TASK OBJECTIVE: Copy out exactly the lines from the one with "[0:00.00-0:00.20]" through the last line of the listing below, both included, but none of the pictures.

[SOURCE INFORMATION — start]

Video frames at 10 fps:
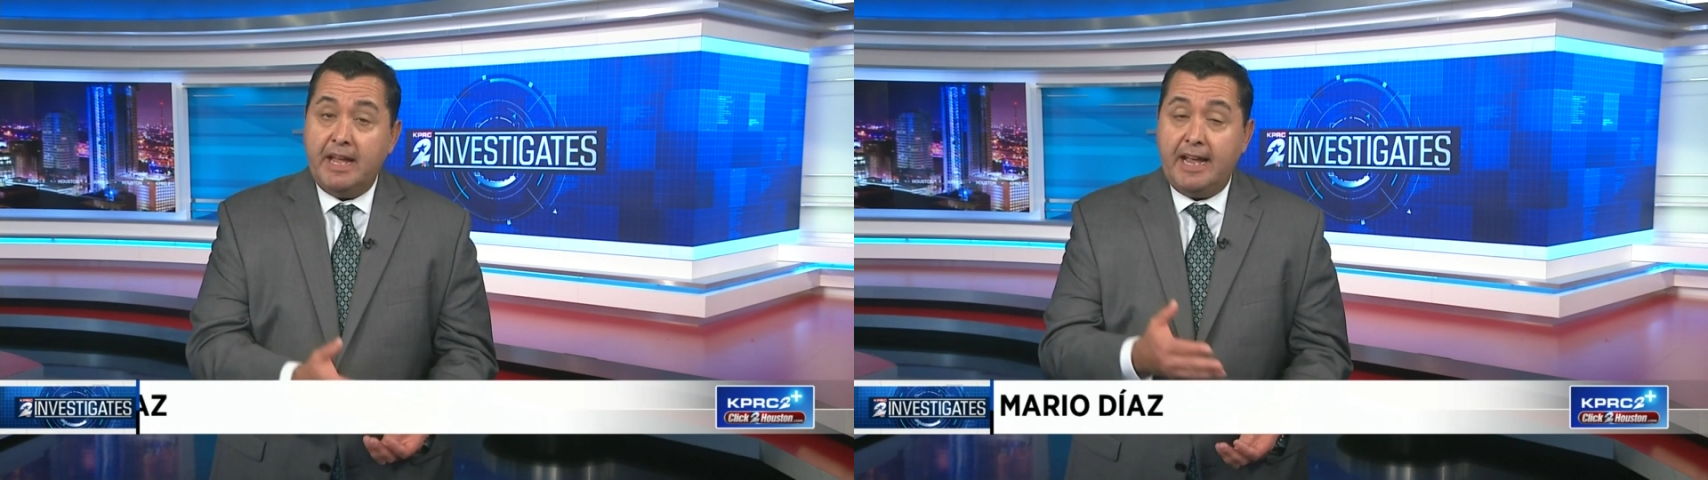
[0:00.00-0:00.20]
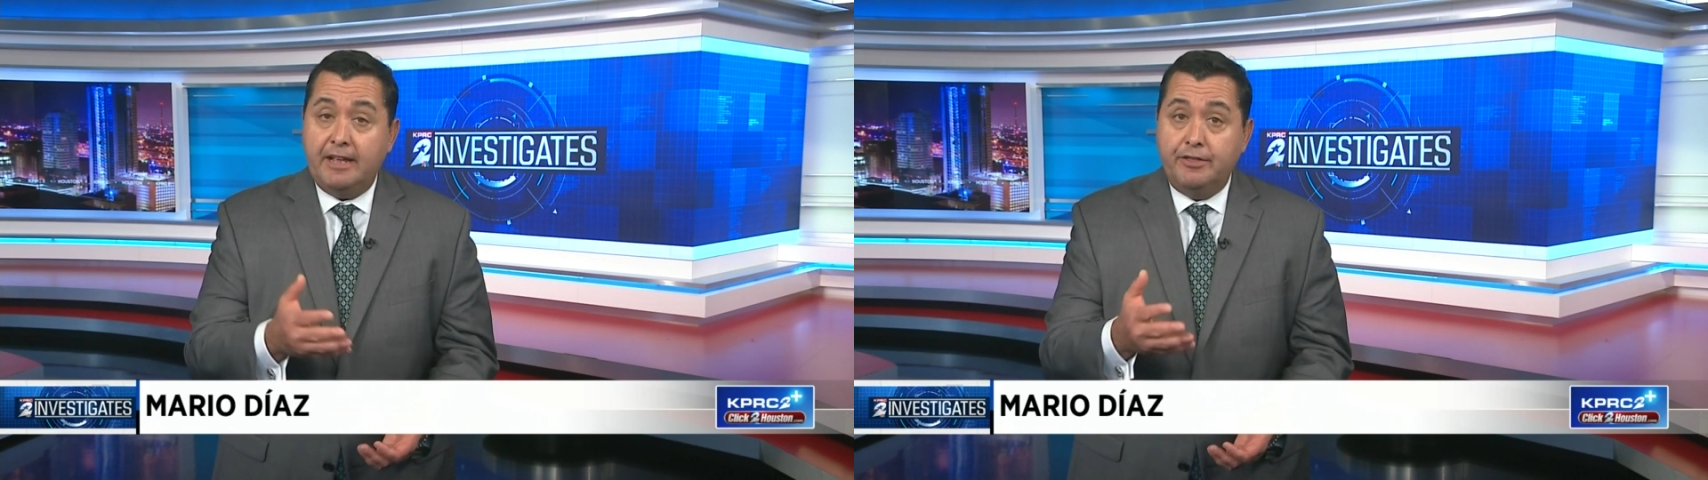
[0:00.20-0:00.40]

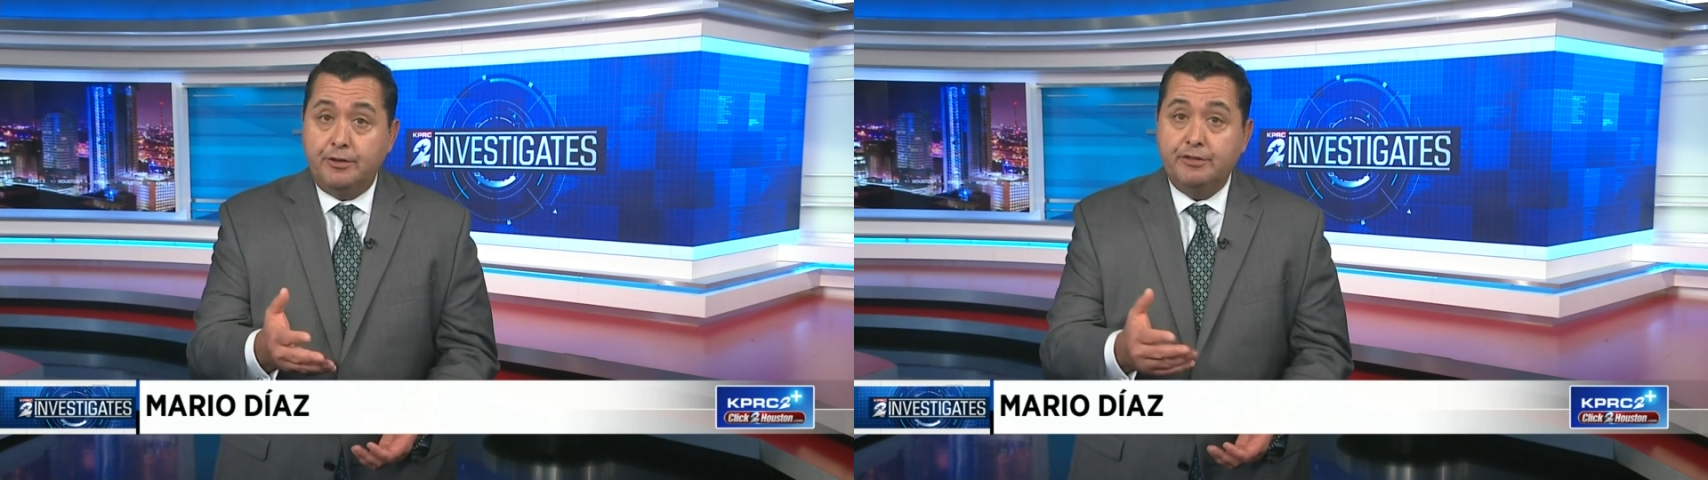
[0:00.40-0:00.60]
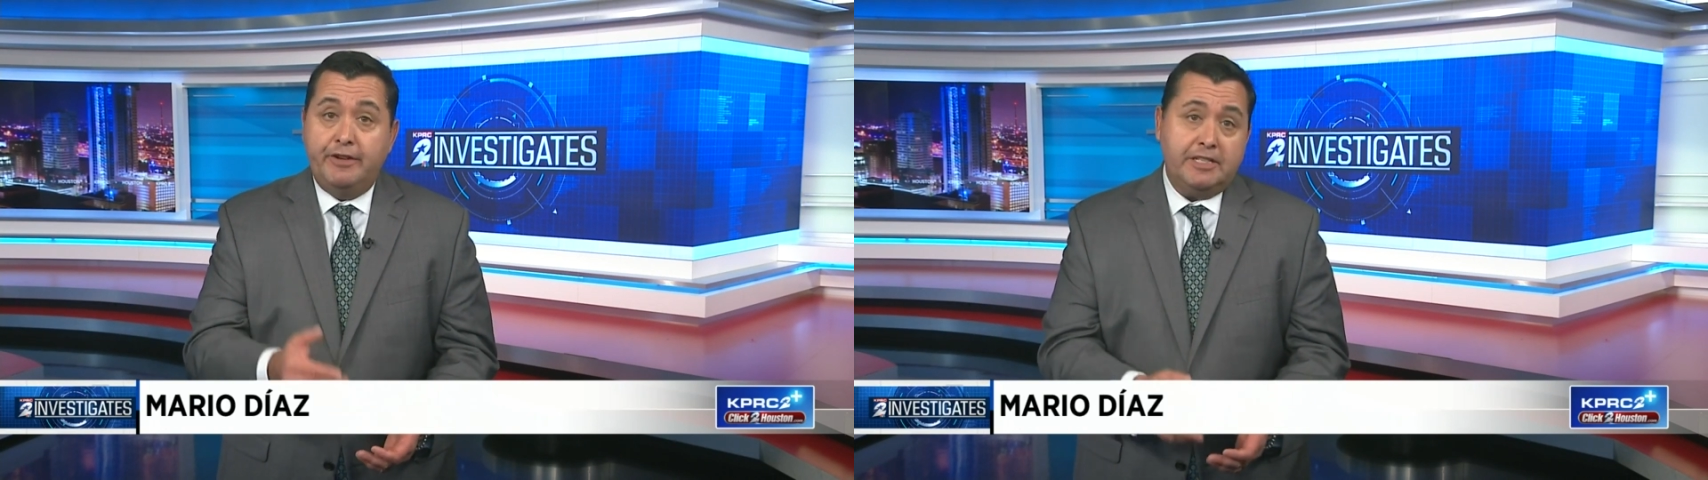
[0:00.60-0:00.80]
and
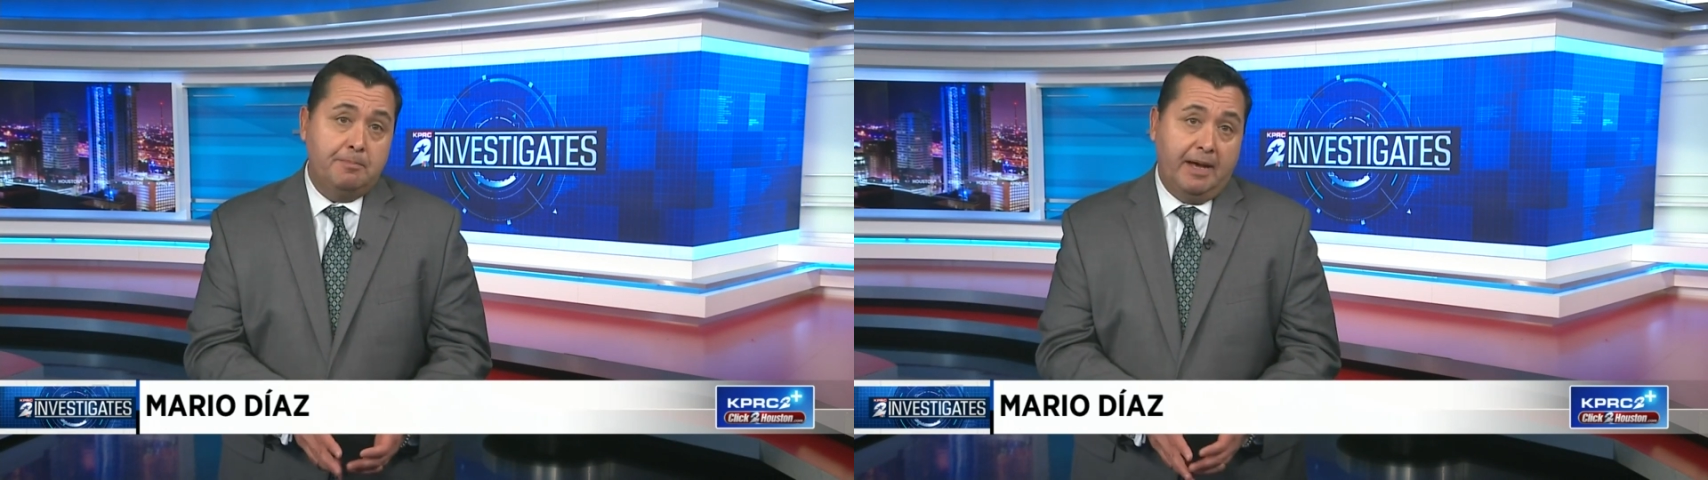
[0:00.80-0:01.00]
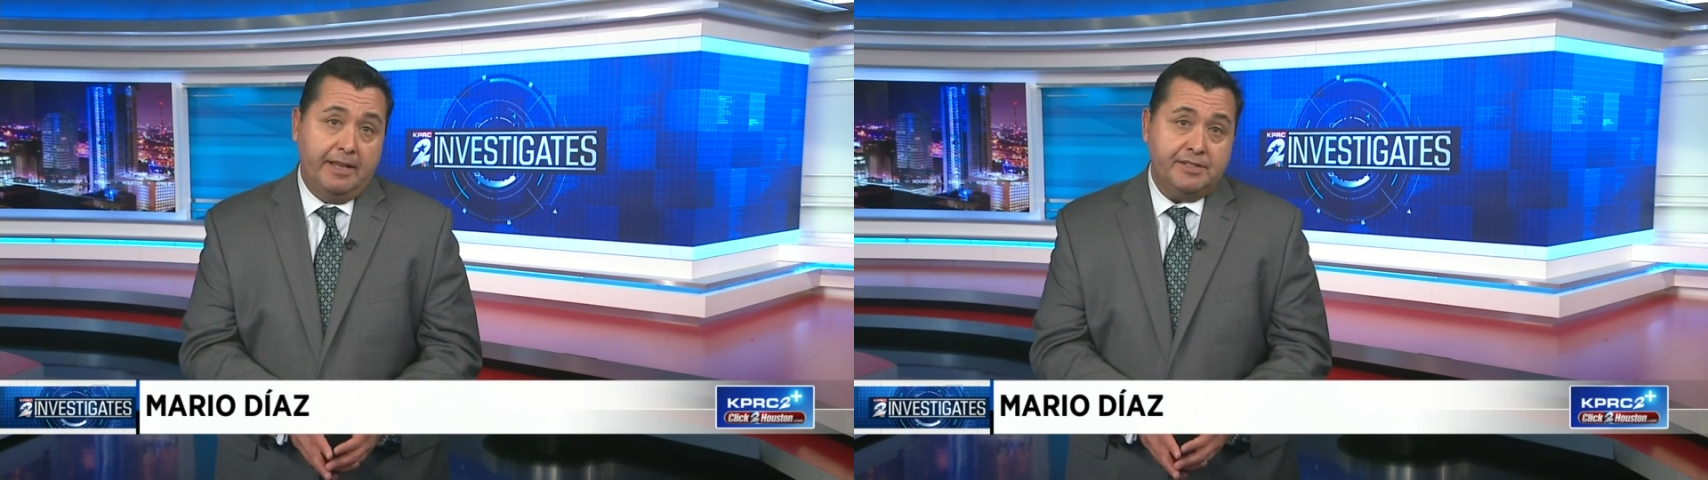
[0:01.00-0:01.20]
those
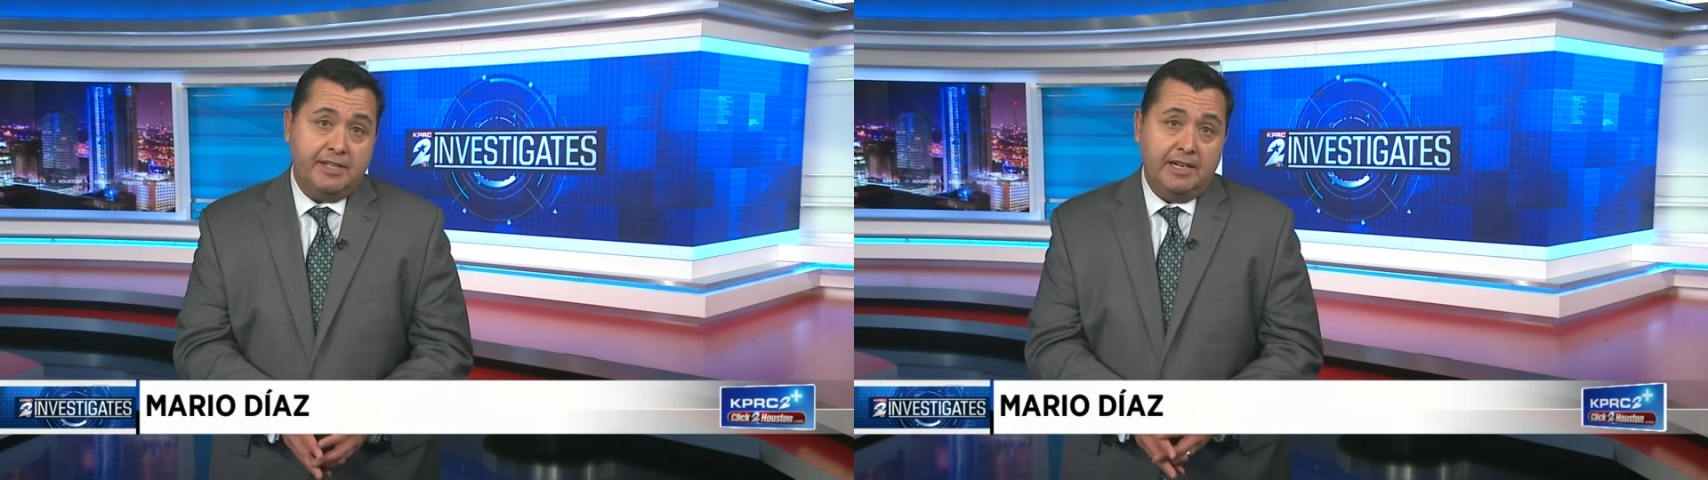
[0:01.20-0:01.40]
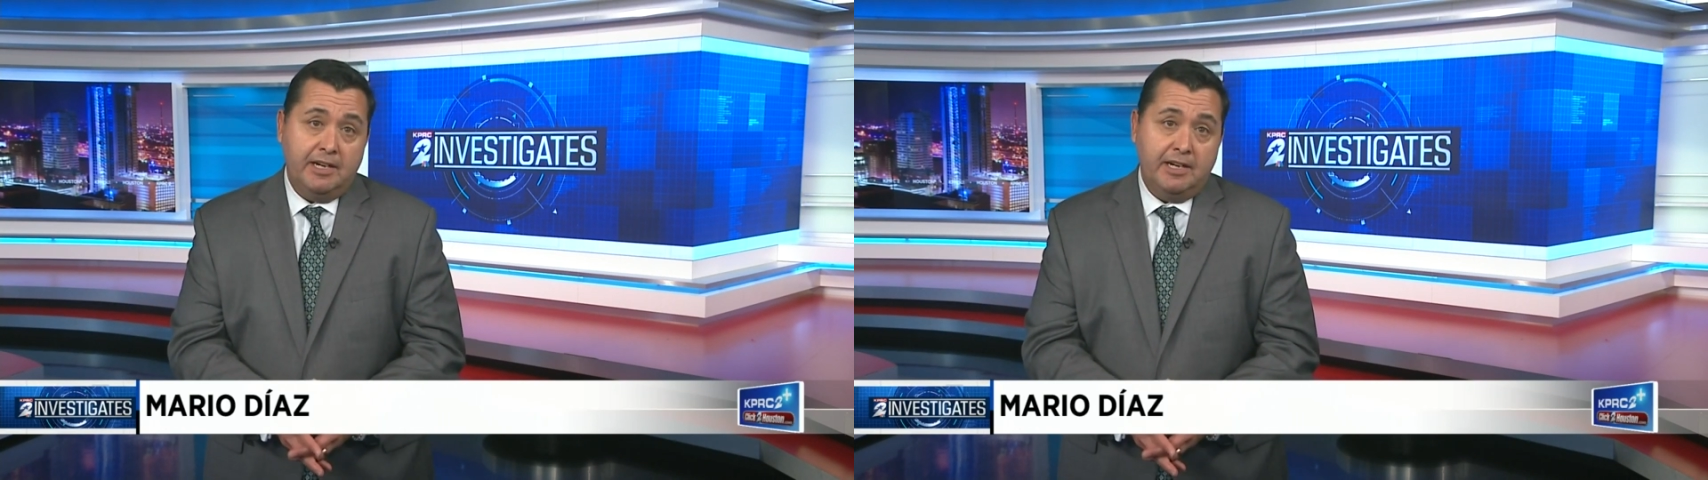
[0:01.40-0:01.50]
victimized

[SOURCE INFORMATION — finish]

EXERCISE RESPONSE:
[0:00.00-0:00.20]
[0:00.20-0:00.40]

[0:00.40-0:00.60]
[0:00.60-0:00.80]
and
[0:00.80-0:01.00]
[0:01.00-0:01.20]
those
[0:01.20-0:01.40]
[0:01.40-0:01.50]
victimized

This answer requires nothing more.